Мути не хотелось, взял выгодное. Только отчалил от прилавка, как давно не бритая рожа с взлохмаченными грязными волосьями, заговорщицки цедит:
— Стакан нужон?
До чего предупредительный джентльмен!
— Нет.
— Чего надрывать душу, тащить до хаты? — замечает резонно. — Давай здесь уговорим. Закусь есть, — и достаёт из драного кармана грязнущей телогрейки надкушенное яблоко в дезинфицирующих крошках махры. Наш народ такой — готов последним поделиться. Но я, всё же, мужественно отказался, огорчив доброго человека.

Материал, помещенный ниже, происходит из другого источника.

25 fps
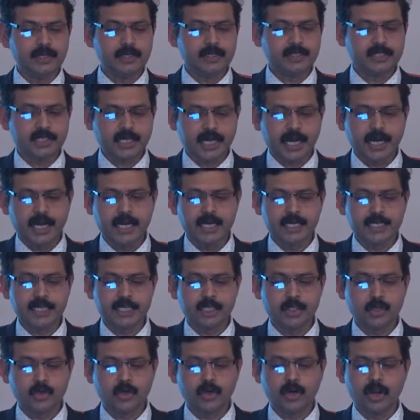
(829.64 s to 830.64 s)
trial
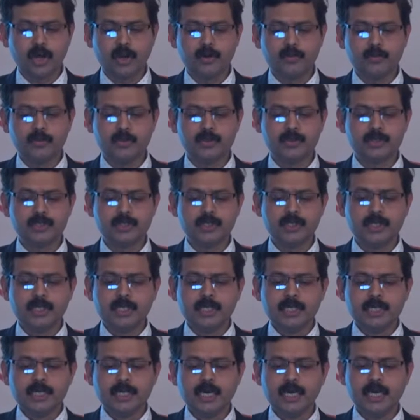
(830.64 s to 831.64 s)
enroll almost
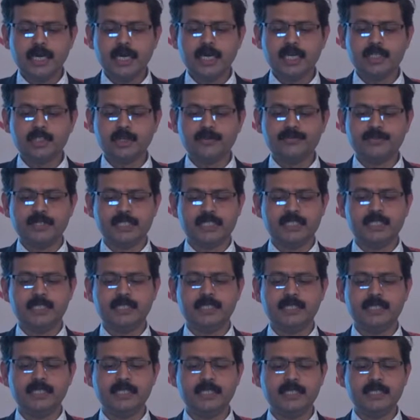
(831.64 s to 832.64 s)
age of
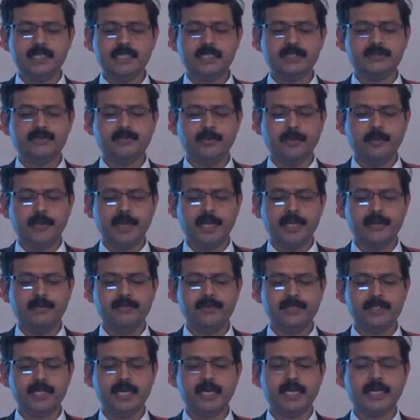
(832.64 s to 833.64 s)
63 years women,
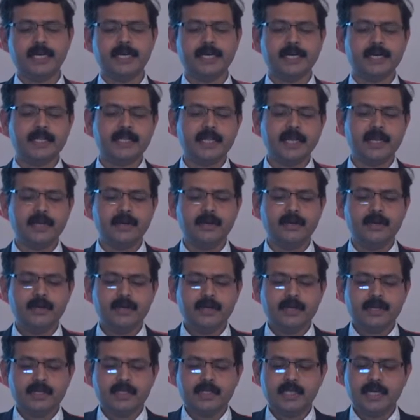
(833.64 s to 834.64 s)
which are greater than
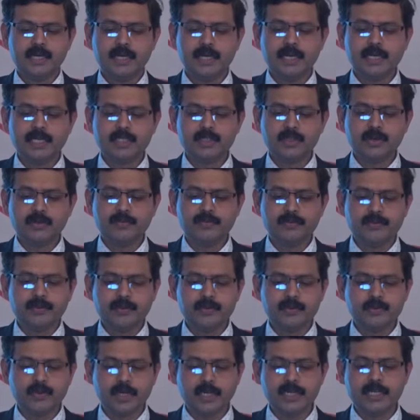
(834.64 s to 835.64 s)
the age of
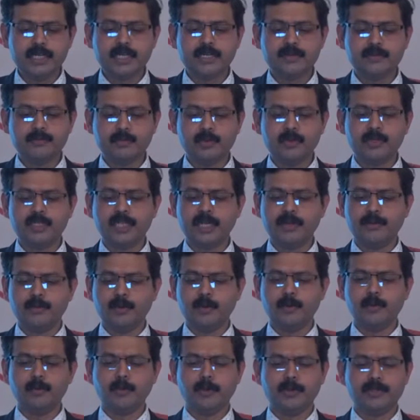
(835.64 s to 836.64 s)
12 years more than
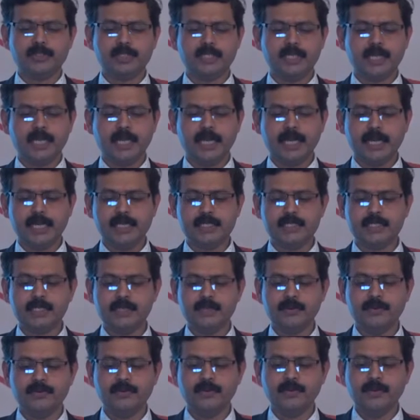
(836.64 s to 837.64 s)
menopausal age,
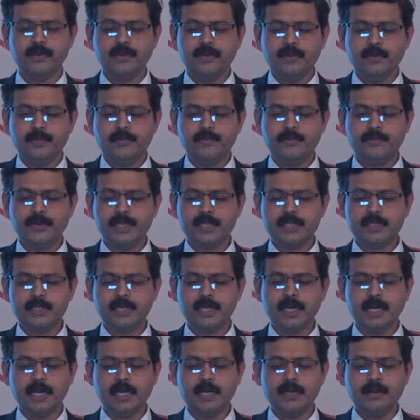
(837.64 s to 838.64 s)
with
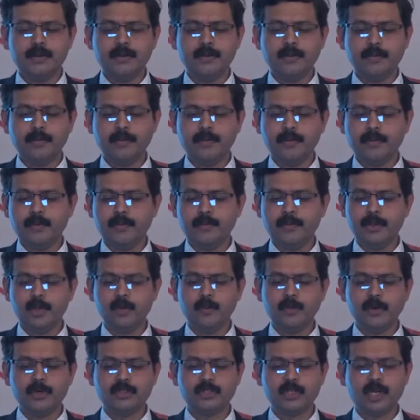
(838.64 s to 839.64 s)

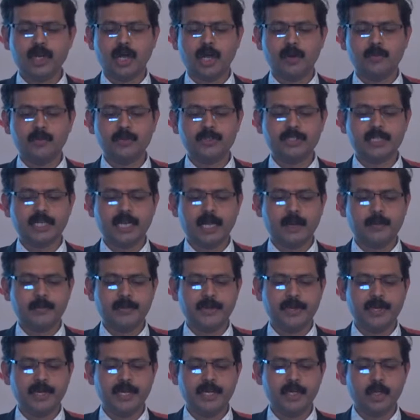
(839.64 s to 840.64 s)
menopausal hormone
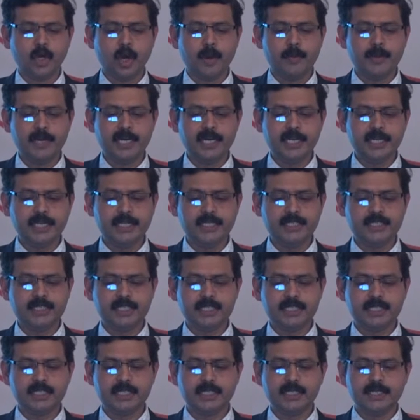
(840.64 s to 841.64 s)
therapy in commonly
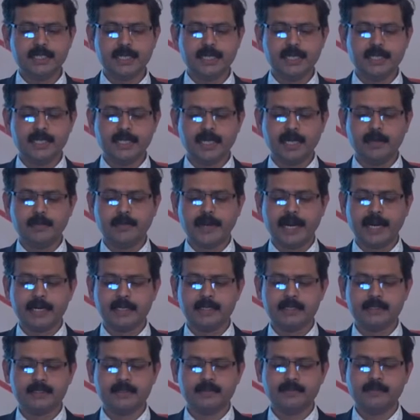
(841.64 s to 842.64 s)
initiated in clinical
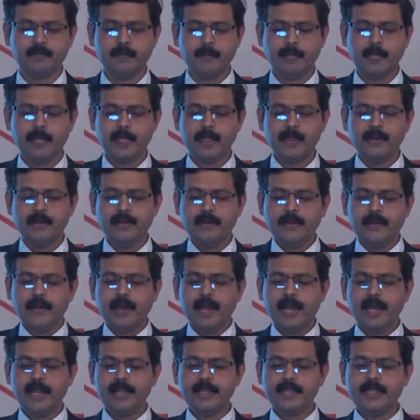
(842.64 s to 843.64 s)
practice.
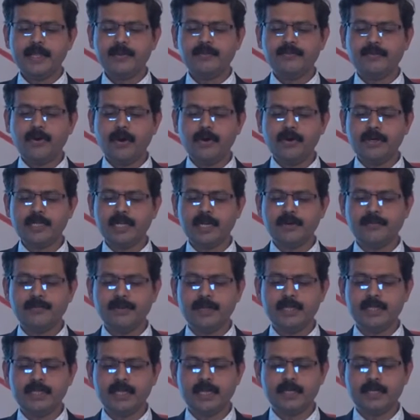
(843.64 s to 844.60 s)
And they found that when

Дома в кои-то дни я навёл относительный порядок, затратив массу сил и ещё больше нервной энергии. Нет, надо жениться! Когда пенальчик заблестел чистотой захудалой гостиницы, застелил стол свежайшими, только что с почты, газетами и торжественно водрузил посерёдке хрустальный сосуд с выгодным нектаром. Поставил рядом оттёртый носовым платком стакан и добавил два слегка сполоснутых яблока из подарочного набора. Критически оглядел натюрморт и остался доволен. Потом так же критически обозрел себя и составил противоположное мнение. Надо было выравнивать положение
Эх-ма! Гуляй, душа! Каждый сам себе устраивает праздник, никто другой за тебя и не подумает. И не важно, какая сегодня дата, красная или чёрная, главное, чтобы настроение было, и душа требовала. А у меня сегодня наифартовейший праздник, и не отметить такую покупку — грех! Без этого, говорят, работать долго не будет. Не стоит рисковать, хоть это и не по-комсомольски. Даже нога и та чувствует, то и дело безболезненно опережает трость.

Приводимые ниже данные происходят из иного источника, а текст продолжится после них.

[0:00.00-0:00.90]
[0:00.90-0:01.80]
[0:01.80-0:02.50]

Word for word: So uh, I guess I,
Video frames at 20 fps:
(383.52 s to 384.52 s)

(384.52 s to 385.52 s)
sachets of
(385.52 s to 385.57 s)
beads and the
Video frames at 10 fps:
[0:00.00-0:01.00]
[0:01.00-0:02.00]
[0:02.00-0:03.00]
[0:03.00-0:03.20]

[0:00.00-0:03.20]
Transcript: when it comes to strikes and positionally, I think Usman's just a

Выгреб из чемодана завтрашнюю рубаху, белую в тонюсенькую синюю полосочку, в колер проигрывателю, развернул костюмище, тоже тёмно-синий, на штанах ещё и складочки сохранились, отутюживать не надо, да и нечем. Переоделся — сам себе нравлюсь, жалко, что в нашем бритвенном трюмо видны только две пуговицы пиджака и ничего выше и ниже. Уселся за стол, аккуратно поддёрнув кончиками пальцев брюки, чтобы потом не пузырились на коленях, поискал глазами салфетку в золотом кольце, но её, вероятно, забыли положить. Ладно, обойдёмся. С трудом вдавил пальцем — хорошо, что они у меня тонкие и сильные — пробку, набулькал полстакана, поднял широкий бокал на тонкой ножке к самым глазам, осторожно круговыми движениями взболтал «арманьяк урожая 1931 года», года моего появления на свет, и тот заиграл, искрясь солнечными бликами и оставляя на стенках густые янтарные потёки. Потом пригубил, смакуя, и, отставив, подошёл к имениннику.

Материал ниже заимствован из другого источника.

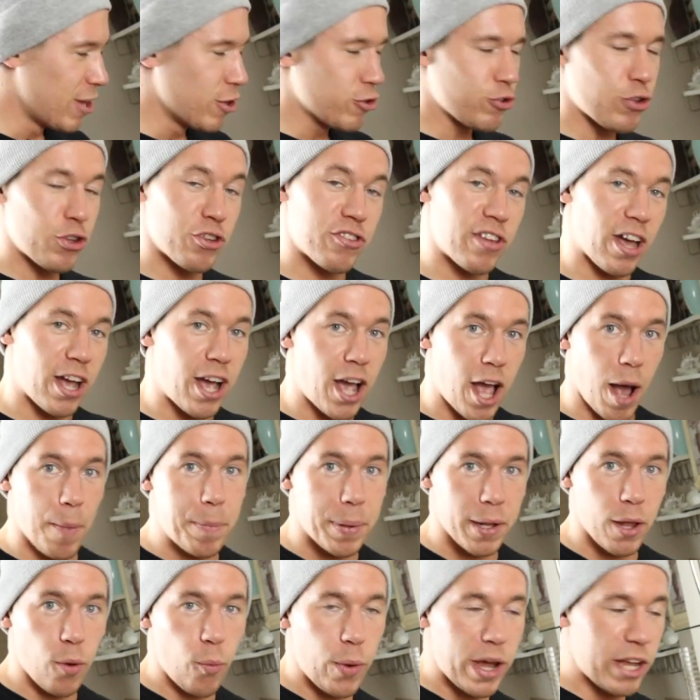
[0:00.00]
So there's a
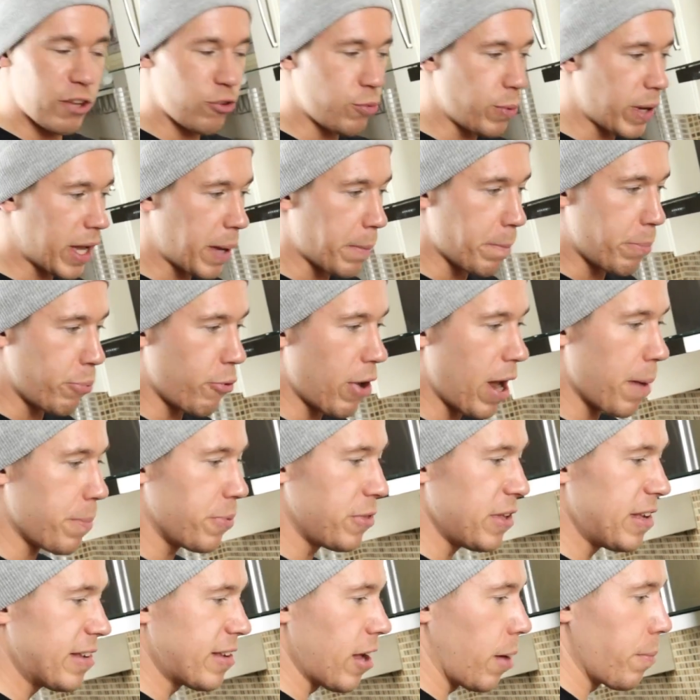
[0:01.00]
couple of ways we can
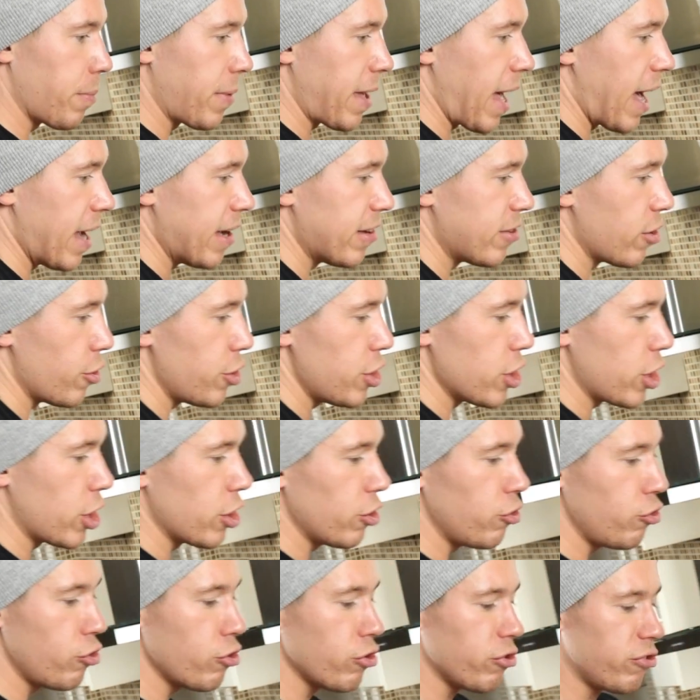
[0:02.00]
prep these up guys. Now you
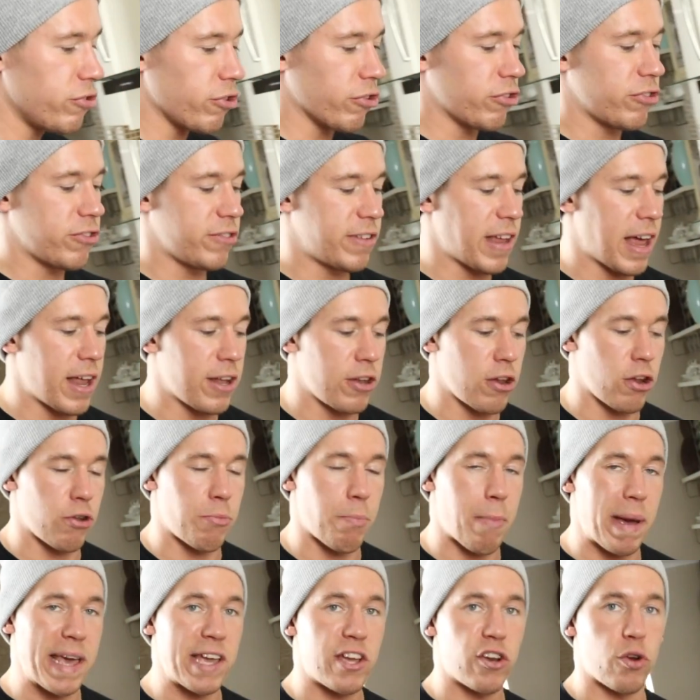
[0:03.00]
can use your standard
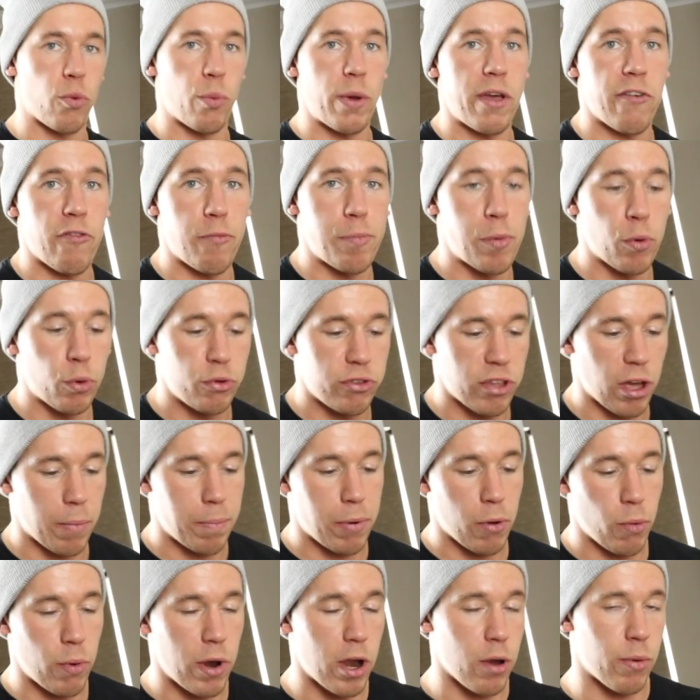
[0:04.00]
microwavable
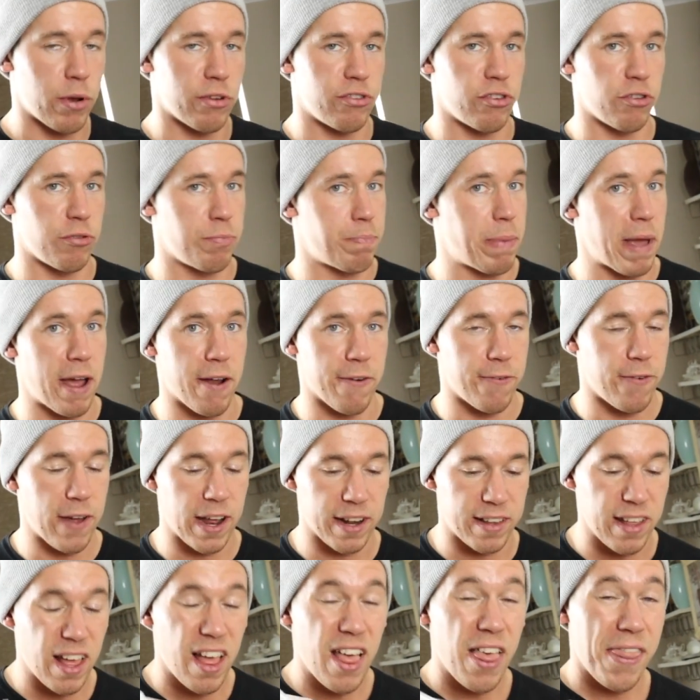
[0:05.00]
Tupperware, which is
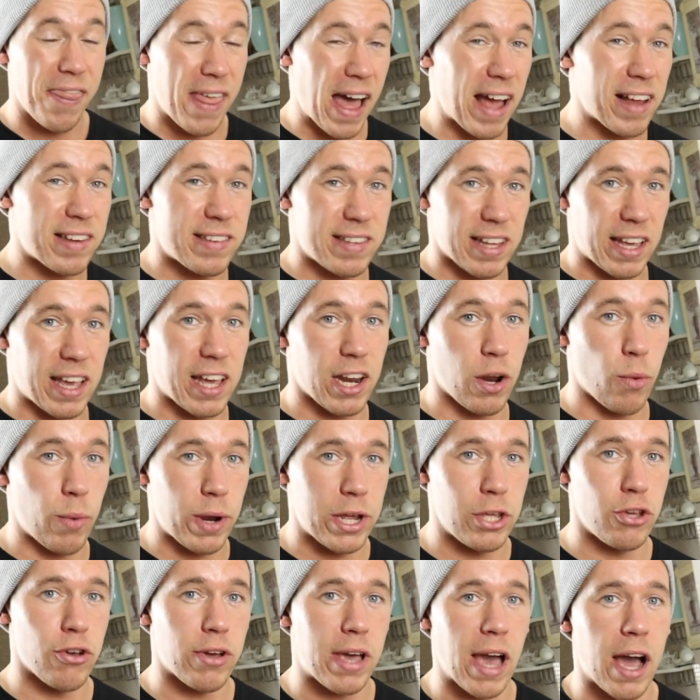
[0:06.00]
perfect. That's the kind of
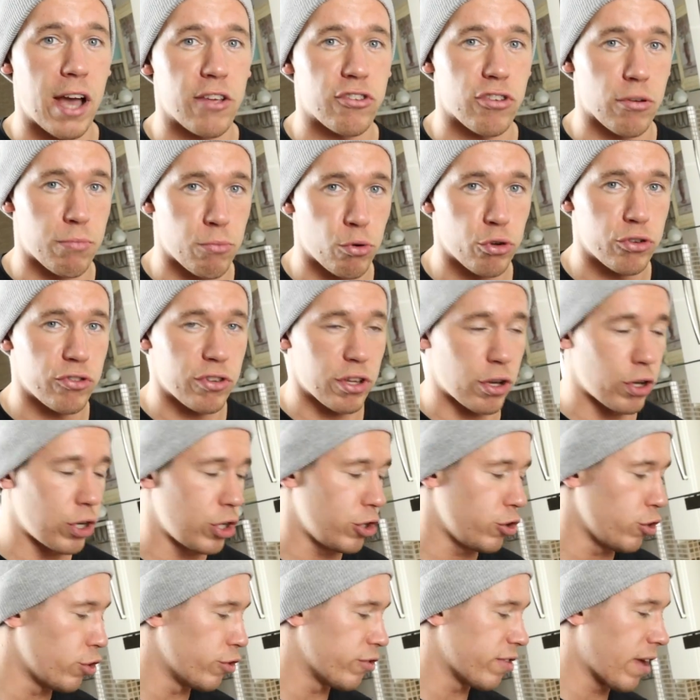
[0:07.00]
way you guys are mostly
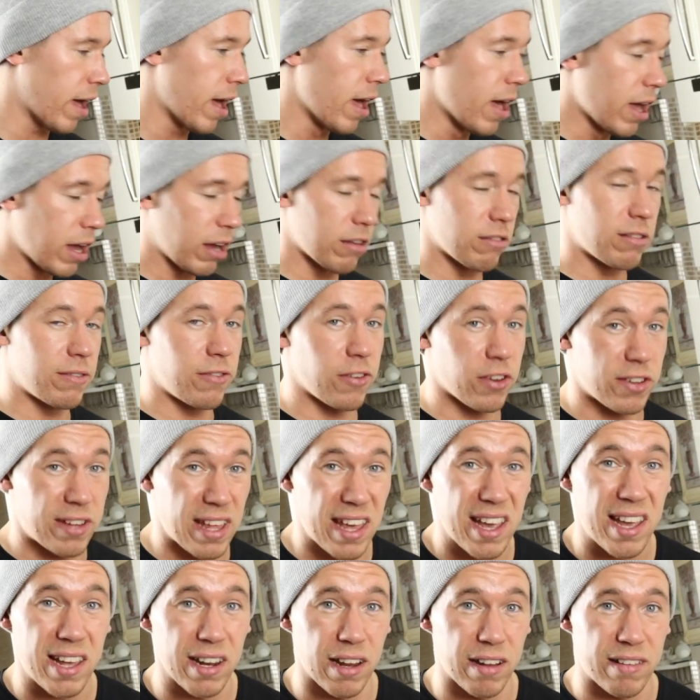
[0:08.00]
going to use it, because if you're
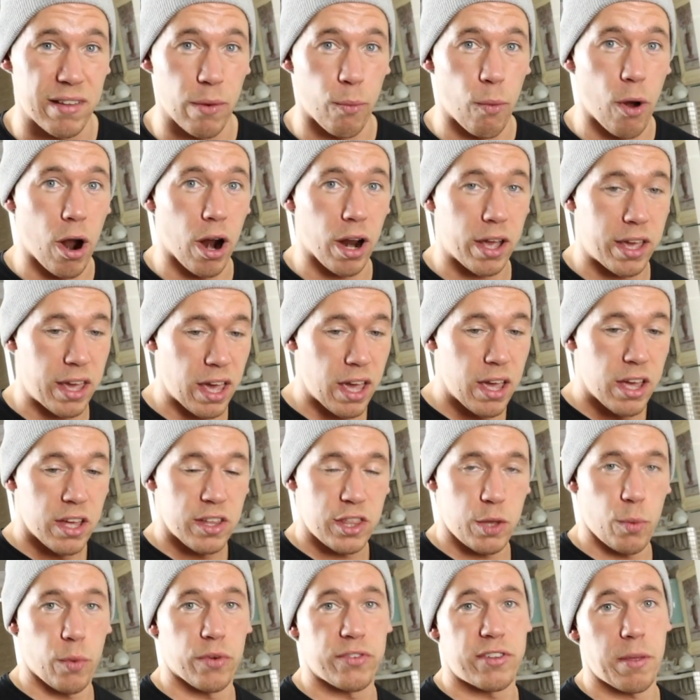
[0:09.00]
taking it to work,
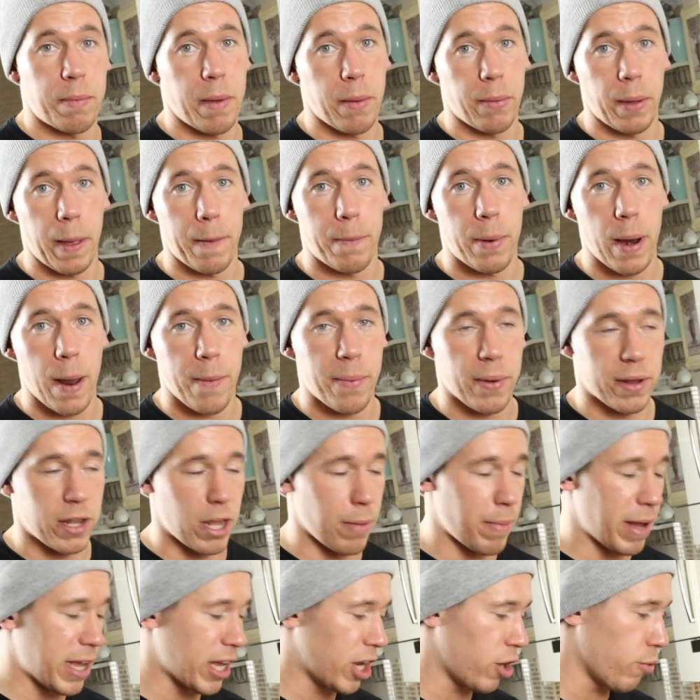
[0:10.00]
you want to be able to prep it in
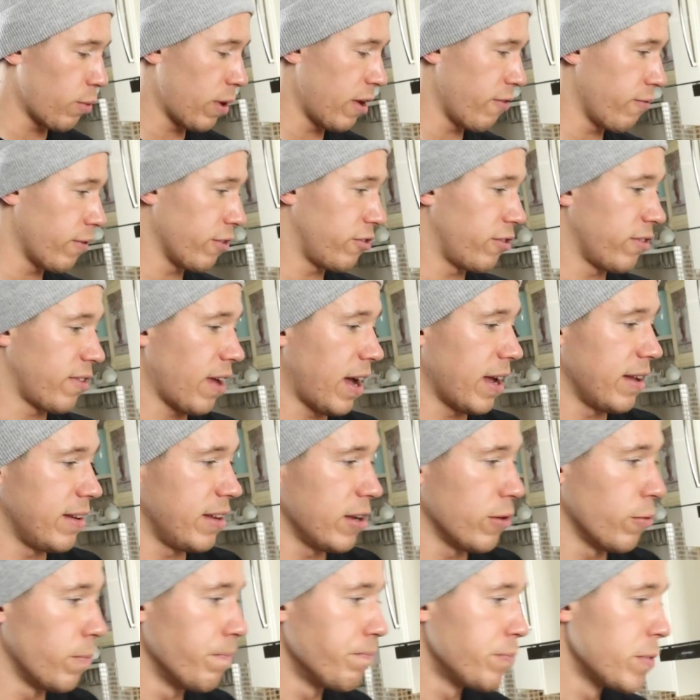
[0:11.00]
the microwave, which is
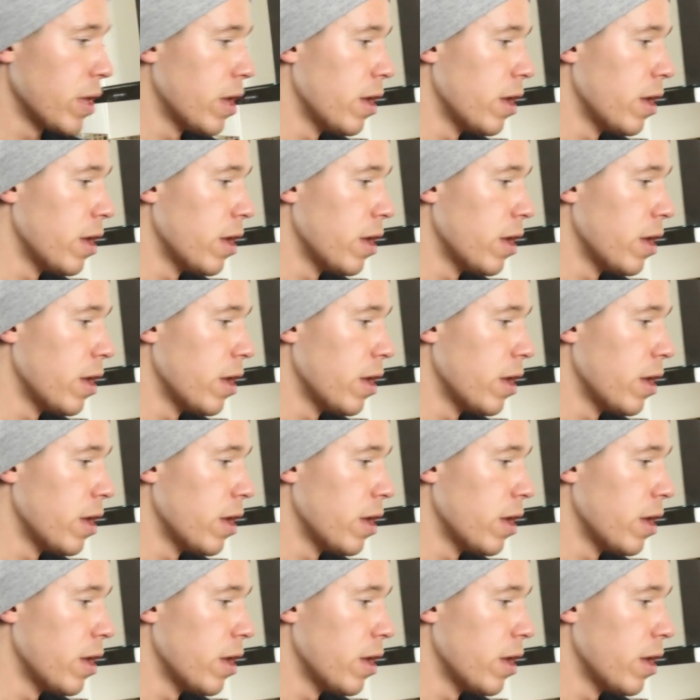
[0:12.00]
ideal.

Торопиться нам некуда — весь вечер наш, поэтому поставил «Первый концерт», и как только пианист забарабанил по клавишам, вернулся к столу и, вслушиваясь в нарастающий ритм, ополовинил бокал. Приличное вино в приличном обществе неприлично выливать в глотку разом, как это делают многие, не знакомые с винным этикетом. Надо, как бы ни хотелось обратного, оставить с первого раза не меньше трети бокала, а лучше половину, чтобы не подумали, что ты пришёл не на беседу, а нажраться. А то, сколько бы ни налили — рюмку, стакан, пол-литровую банку, многие торопятся опрокинуть в бездонную пасть всё, не стесняясь бескультурности. Я, скажу без ложной скромности, не такой. Когда мне наливают полный стакан водки, я никогда с одного раза не пью и трети.